BRIEF -> Transcribe the records below exactly, from their first line through the line containing "[3.00-3.85s]". Omit every line after it.
BEGIN MATERIALS PROVIDED
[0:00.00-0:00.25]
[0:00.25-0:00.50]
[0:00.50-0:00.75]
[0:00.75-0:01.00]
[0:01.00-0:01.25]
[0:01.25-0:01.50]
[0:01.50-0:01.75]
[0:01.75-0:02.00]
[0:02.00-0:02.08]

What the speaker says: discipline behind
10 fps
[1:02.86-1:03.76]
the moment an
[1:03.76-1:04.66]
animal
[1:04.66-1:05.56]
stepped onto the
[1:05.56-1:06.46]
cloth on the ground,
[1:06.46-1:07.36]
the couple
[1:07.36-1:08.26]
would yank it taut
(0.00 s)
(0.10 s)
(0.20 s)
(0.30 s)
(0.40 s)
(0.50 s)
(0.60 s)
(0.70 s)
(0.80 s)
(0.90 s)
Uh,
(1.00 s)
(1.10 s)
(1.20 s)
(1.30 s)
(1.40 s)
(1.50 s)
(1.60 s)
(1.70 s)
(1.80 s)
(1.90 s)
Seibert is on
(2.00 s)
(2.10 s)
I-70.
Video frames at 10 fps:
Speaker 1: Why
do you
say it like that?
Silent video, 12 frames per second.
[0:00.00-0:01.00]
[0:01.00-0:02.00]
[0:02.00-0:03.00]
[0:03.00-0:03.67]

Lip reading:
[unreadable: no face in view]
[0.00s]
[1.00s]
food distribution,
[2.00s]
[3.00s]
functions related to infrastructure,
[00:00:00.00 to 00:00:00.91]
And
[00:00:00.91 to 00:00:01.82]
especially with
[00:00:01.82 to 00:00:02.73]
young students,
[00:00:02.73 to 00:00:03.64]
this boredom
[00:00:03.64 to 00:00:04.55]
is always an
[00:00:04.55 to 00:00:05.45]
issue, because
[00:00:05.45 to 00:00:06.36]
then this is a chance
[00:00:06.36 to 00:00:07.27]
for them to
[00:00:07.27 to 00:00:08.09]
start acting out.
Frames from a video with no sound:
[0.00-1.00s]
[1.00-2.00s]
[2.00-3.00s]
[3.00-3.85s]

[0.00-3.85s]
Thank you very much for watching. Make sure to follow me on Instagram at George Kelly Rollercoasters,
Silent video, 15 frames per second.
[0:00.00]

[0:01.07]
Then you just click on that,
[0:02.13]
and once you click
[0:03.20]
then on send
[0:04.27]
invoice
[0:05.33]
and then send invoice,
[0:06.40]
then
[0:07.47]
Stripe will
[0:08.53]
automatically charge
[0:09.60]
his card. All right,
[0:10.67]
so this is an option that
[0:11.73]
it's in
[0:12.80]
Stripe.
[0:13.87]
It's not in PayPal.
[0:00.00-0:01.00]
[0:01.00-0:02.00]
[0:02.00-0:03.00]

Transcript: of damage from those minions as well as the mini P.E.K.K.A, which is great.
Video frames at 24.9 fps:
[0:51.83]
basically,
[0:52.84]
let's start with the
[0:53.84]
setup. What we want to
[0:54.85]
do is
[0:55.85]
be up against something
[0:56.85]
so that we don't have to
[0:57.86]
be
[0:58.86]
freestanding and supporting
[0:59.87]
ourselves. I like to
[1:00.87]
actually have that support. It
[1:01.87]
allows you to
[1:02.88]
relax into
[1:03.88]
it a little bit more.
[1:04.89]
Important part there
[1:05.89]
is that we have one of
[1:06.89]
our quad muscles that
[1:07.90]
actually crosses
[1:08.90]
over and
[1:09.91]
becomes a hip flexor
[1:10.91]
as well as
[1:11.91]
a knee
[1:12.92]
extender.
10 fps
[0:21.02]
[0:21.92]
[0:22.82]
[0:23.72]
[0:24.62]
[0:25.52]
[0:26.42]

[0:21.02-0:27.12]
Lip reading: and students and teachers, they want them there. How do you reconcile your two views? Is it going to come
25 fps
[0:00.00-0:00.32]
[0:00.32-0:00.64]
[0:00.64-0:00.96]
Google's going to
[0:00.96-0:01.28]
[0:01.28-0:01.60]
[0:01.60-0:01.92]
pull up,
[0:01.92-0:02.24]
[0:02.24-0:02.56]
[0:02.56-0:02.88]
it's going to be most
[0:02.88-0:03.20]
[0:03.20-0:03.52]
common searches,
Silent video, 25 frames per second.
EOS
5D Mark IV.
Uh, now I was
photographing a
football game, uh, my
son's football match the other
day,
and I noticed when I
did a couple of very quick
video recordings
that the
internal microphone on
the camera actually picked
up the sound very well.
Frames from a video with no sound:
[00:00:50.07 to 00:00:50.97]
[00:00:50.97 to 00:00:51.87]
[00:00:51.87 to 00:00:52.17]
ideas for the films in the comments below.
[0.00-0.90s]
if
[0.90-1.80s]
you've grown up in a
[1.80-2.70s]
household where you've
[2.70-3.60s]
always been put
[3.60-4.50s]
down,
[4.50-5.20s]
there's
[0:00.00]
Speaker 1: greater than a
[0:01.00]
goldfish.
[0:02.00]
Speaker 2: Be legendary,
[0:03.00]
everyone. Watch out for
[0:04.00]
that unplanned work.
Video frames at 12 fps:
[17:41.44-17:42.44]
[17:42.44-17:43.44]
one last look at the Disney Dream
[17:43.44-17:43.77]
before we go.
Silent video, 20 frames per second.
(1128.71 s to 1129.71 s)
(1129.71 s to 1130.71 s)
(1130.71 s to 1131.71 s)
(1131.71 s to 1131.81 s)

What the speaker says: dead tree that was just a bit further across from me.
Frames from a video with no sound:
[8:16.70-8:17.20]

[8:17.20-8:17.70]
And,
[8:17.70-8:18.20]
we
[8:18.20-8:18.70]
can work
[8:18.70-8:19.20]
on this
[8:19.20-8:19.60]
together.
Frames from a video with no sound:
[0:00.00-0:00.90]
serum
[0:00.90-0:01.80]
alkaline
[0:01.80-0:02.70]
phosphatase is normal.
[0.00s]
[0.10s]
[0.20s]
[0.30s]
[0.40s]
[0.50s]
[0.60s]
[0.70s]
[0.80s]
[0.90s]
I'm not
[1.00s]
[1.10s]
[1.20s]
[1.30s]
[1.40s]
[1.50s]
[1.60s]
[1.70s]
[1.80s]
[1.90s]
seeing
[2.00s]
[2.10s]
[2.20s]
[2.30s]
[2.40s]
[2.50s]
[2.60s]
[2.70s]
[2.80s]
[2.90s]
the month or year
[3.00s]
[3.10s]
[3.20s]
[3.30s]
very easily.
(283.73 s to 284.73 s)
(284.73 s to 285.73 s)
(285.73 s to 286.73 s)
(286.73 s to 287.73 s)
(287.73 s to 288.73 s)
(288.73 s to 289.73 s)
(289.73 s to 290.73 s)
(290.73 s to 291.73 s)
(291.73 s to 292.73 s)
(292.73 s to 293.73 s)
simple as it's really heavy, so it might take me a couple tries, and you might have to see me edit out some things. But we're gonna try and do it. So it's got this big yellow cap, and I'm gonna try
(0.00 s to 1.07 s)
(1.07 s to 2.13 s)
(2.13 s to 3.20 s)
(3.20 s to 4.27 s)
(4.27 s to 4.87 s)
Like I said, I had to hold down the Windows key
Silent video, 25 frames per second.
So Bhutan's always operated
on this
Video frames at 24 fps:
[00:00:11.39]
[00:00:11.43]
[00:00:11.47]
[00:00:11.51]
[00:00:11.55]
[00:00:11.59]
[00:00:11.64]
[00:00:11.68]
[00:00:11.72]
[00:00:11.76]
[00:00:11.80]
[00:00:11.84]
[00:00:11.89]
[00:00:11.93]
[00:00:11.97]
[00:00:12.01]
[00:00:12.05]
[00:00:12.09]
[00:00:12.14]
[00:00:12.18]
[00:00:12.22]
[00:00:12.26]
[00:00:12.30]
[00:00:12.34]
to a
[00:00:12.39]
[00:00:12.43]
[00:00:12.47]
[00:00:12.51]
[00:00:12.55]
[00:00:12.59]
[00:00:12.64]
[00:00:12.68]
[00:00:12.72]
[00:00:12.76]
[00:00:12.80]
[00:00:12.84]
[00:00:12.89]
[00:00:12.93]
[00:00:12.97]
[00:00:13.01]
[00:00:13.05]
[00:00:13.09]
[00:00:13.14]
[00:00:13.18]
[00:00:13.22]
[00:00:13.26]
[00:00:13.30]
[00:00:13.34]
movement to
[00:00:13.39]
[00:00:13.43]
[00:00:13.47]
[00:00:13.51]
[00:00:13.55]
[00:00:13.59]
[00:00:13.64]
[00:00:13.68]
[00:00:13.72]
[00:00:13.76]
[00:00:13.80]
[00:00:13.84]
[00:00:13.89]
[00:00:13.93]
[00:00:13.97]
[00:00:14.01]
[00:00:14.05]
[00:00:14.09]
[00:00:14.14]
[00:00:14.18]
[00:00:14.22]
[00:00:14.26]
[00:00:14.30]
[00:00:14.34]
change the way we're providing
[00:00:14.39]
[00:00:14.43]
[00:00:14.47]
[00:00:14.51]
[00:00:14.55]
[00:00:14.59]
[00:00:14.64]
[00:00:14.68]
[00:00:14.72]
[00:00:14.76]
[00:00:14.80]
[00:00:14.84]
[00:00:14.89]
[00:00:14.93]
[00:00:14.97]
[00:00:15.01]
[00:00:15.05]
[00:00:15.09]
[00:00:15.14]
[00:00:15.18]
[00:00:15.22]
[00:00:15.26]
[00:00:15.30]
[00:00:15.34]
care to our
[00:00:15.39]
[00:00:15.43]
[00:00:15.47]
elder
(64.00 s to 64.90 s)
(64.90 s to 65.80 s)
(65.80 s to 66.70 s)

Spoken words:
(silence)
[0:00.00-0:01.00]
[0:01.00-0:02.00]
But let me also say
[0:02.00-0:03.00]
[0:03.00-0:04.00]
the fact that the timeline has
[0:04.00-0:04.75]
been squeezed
END MATERIALS PROVIDED
OUTPUT ->
[0:00.00-0:00.25]
[0:00.25-0:00.50]
[0:00.50-0:00.75]
[0:00.75-0:01.00]
[0:01.00-0:01.25]
[0:01.25-0:01.50]
[0:01.50-0:01.75]
[0:01.75-0:02.00]
[0:02.00-0:02.08]

What the speaker says: discipline behind
10 fps
[1:02.86-1:03.76]
the moment an
[1:03.76-1:04.66]
animal
[1:04.66-1:05.56]
stepped onto the
[1:05.56-1:06.46]
cloth on the ground,
[1:06.46-1:07.36]
the couple
[1:07.36-1:08.26]
would yank it taut
(0.00 s)
(0.10 s)
(0.20 s)
(0.30 s)
(0.40 s)
(0.50 s)
(0.60 s)
(0.70 s)
(0.80 s)
(0.90 s)
Uh,
(1.00 s)
(1.10 s)
(1.20 s)
(1.30 s)
(1.40 s)
(1.50 s)
(1.60 s)
(1.70 s)
(1.80 s)
(1.90 s)
Seibert is on
(2.00 s)
(2.10 s)
I-70.
Video frames at 10 fps:
Speaker 1: Why
do you
say it like that?
Silent video, 12 frames per second.
[0:00.00-0:01.00]
[0:01.00-0:02.00]
[0:02.00-0:03.00]
[0:03.00-0:03.67]

Lip reading:
[unreadable: no face in view]
[0.00s]
[1.00s]
food distribution,
[2.00s]
[3.00s]
functions related to infrastructure,
[00:00:00.00 to 00:00:00.91]
And
[00:00:00.91 to 00:00:01.82]
especially with
[00:00:01.82 to 00:00:02.73]
young students,
[00:00:02.73 to 00:00:03.64]
this boredom
[00:00:03.64 to 00:00:04.55]
is always an
[00:00:04.55 to 00:00:05.45]
issue, because
[00:00:05.45 to 00:00:06.36]
then this is a chance
[00:00:06.36 to 00:00:07.27]
for them to
[00:00:07.27 to 00:00:08.09]
start acting out.
Frames from a video with no sound:
[0.00-1.00s]
[1.00-2.00s]
[2.00-3.00s]
[3.00-3.85s]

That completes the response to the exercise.